**INSTRUCTIONS TO FOLLOW**
For the data that follows, return each line unchanged and drop the pictures.

Saved entries:
•••••

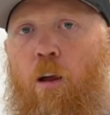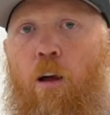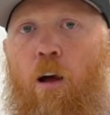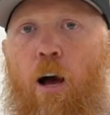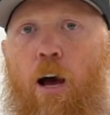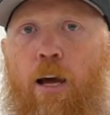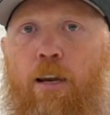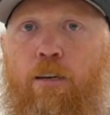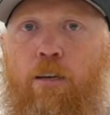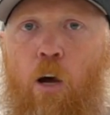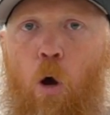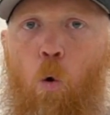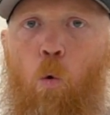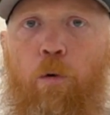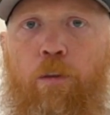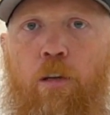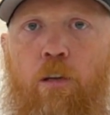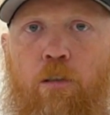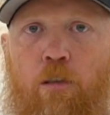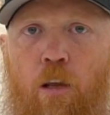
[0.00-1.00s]
I dealt
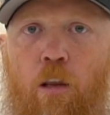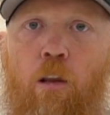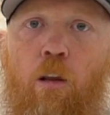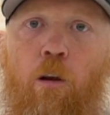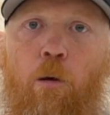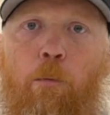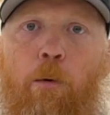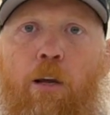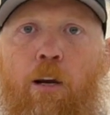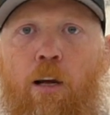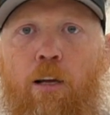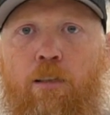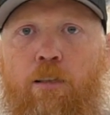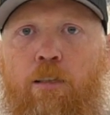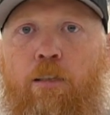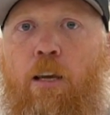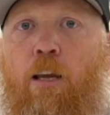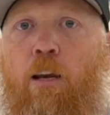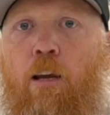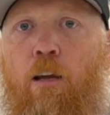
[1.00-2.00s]
with this a little bit, I'd
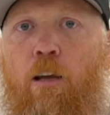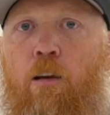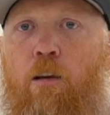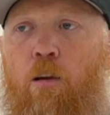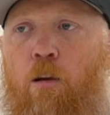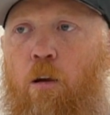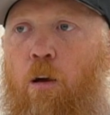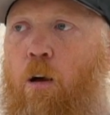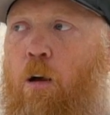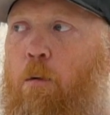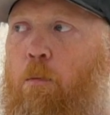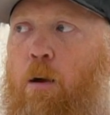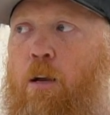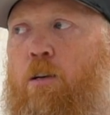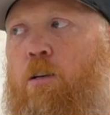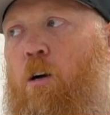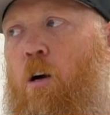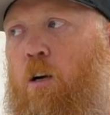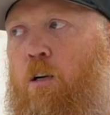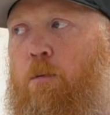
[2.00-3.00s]
seen it,
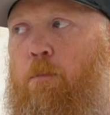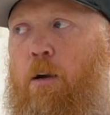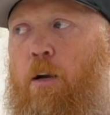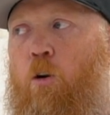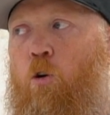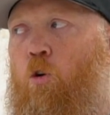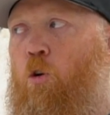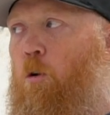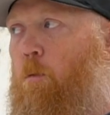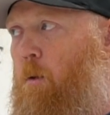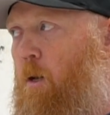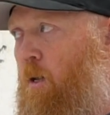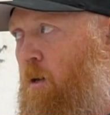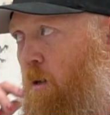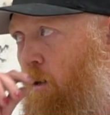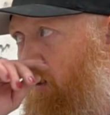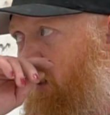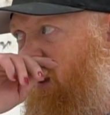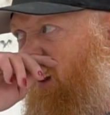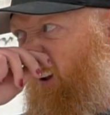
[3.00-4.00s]
I'd talked to my crew about
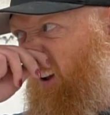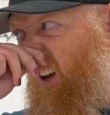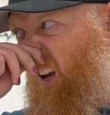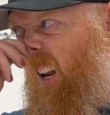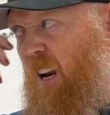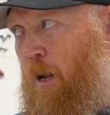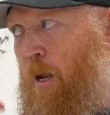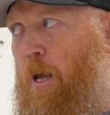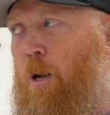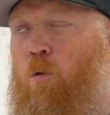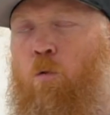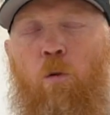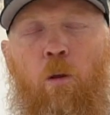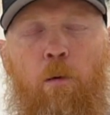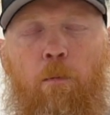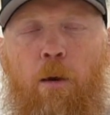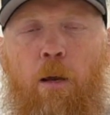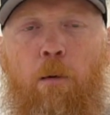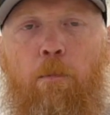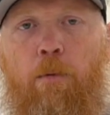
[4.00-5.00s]
it, and I hadn't
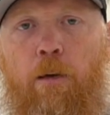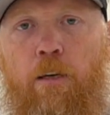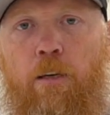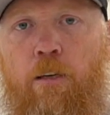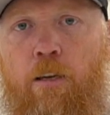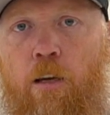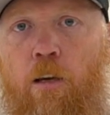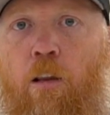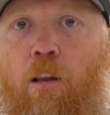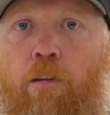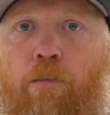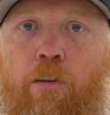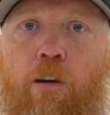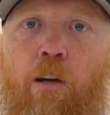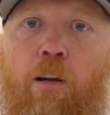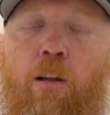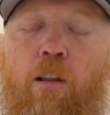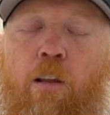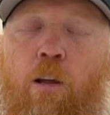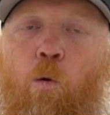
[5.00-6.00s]
really made a big deal of
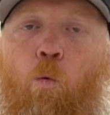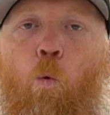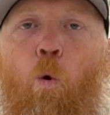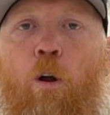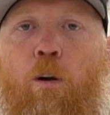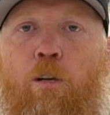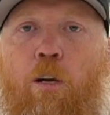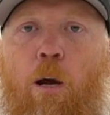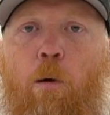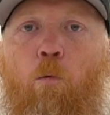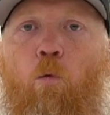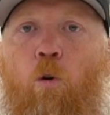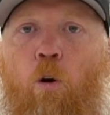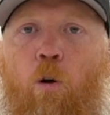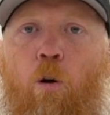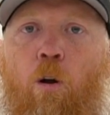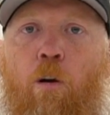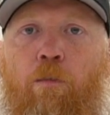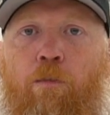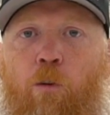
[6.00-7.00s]
it. And then one time we
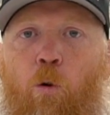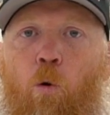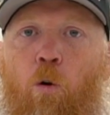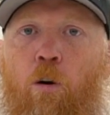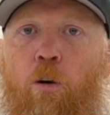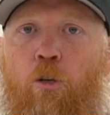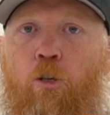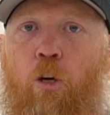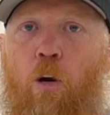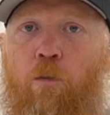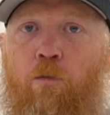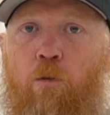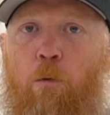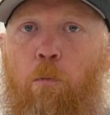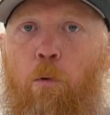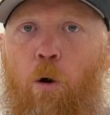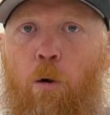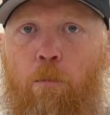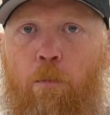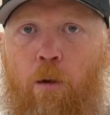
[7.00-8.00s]
were on a floor at a sheriff's
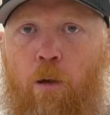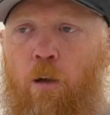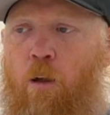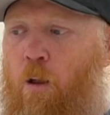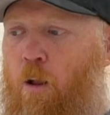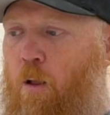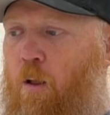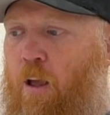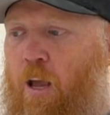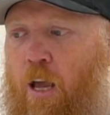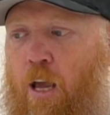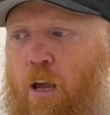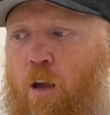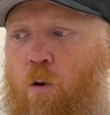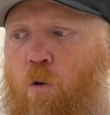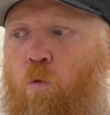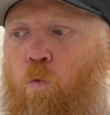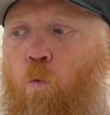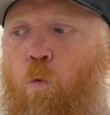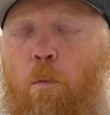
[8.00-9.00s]
department
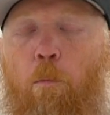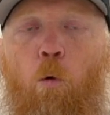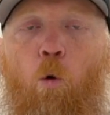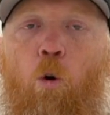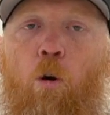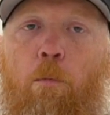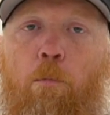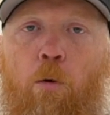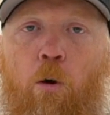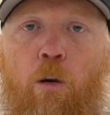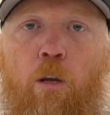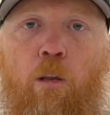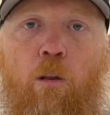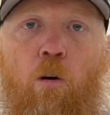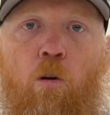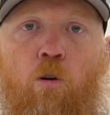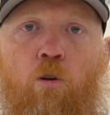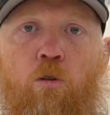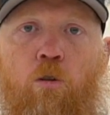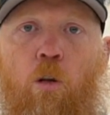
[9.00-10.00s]
and we poured a pretty
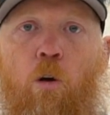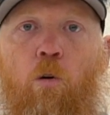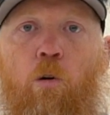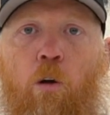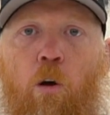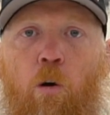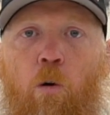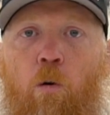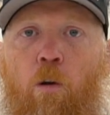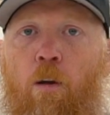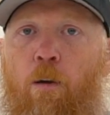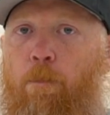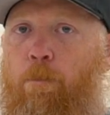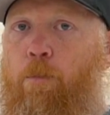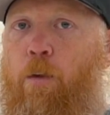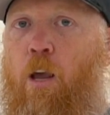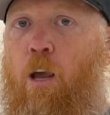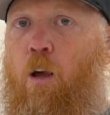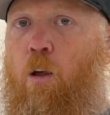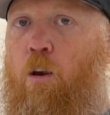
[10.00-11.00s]
large logo,
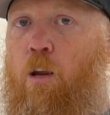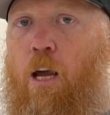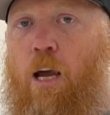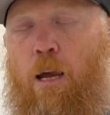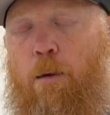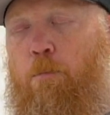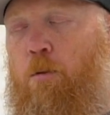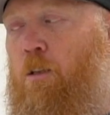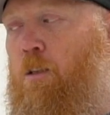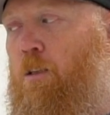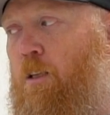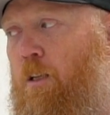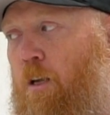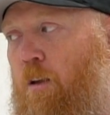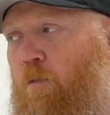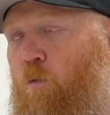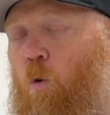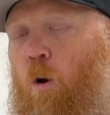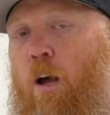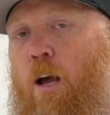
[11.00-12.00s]
and I
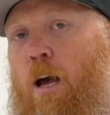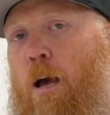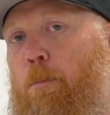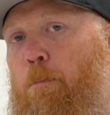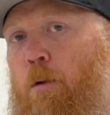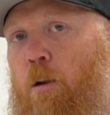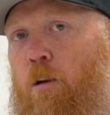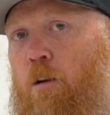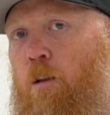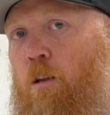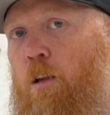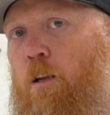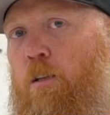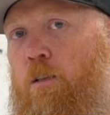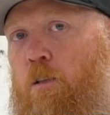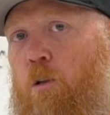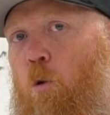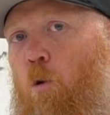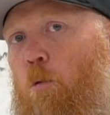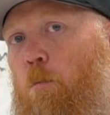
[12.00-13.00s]
believe what happened
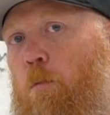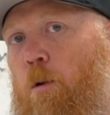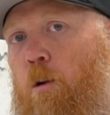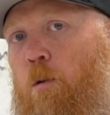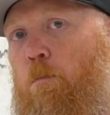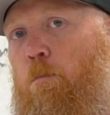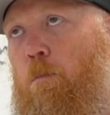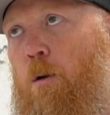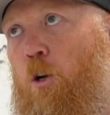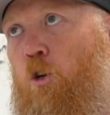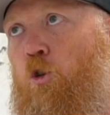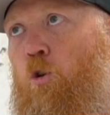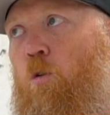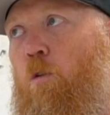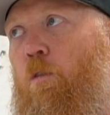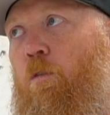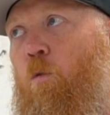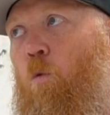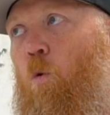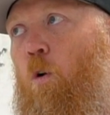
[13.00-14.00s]
is they were
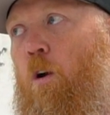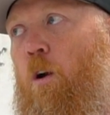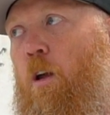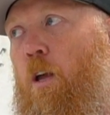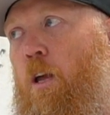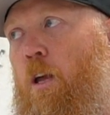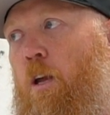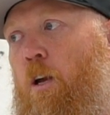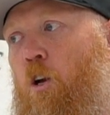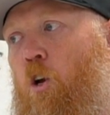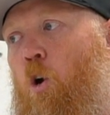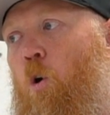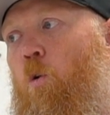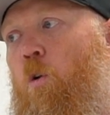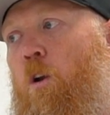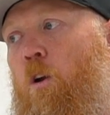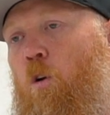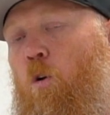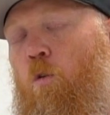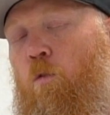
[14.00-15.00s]
measured for a
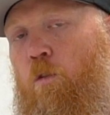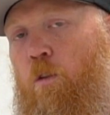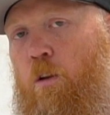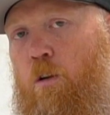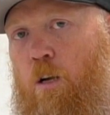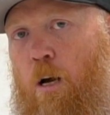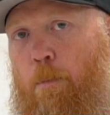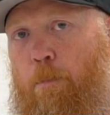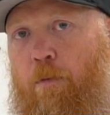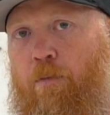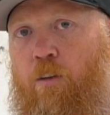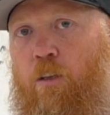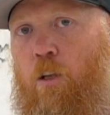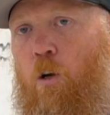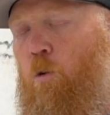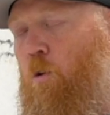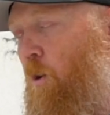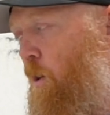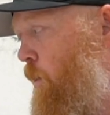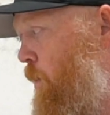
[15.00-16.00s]
coating over the top of a
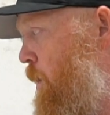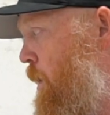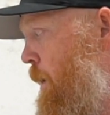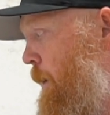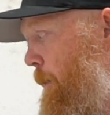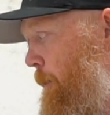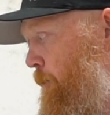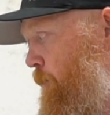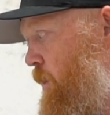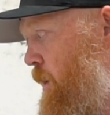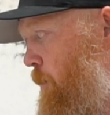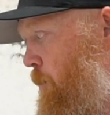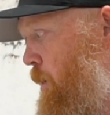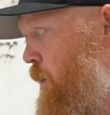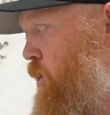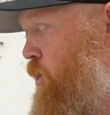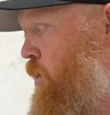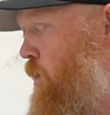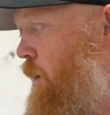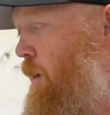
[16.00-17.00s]
logo. They
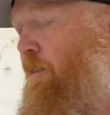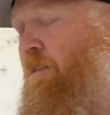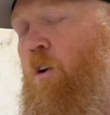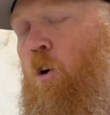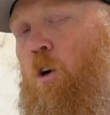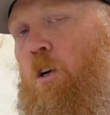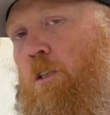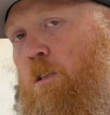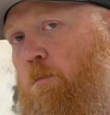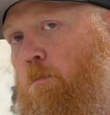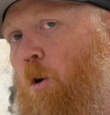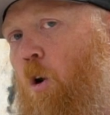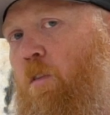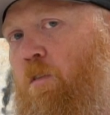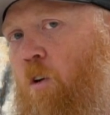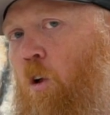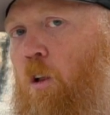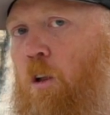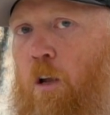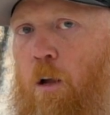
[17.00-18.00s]
measured a very small
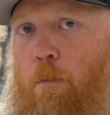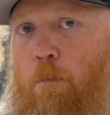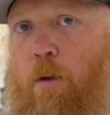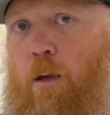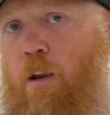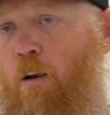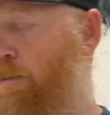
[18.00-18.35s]
volume in a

•••••

**SOLUTION**
[0.00-1.00s]
I dealt
[1.00-2.00s]
with this a little bit, I'd
[2.00-3.00s]
seen it,
[3.00-4.00s]
I'd talked to my crew about
[4.00-5.00s]
it, and I hadn't
[5.00-6.00s]
really made a big deal of
[6.00-7.00s]
it. And then one time we
[7.00-8.00s]
were on a floor at a sheriff's
[8.00-9.00s]
department
[9.00-10.00s]
and we poured a pretty
[10.00-11.00s]
large logo,
[11.00-12.00s]
and I
[12.00-13.00s]
believe what happened
[13.00-14.00s]
is they were
[14.00-15.00s]
measured for a
[15.00-16.00s]
coating over the top of a
[16.00-17.00s]
logo. They
[17.00-18.00s]
measured a very small
[18.00-18.35s]
volume in a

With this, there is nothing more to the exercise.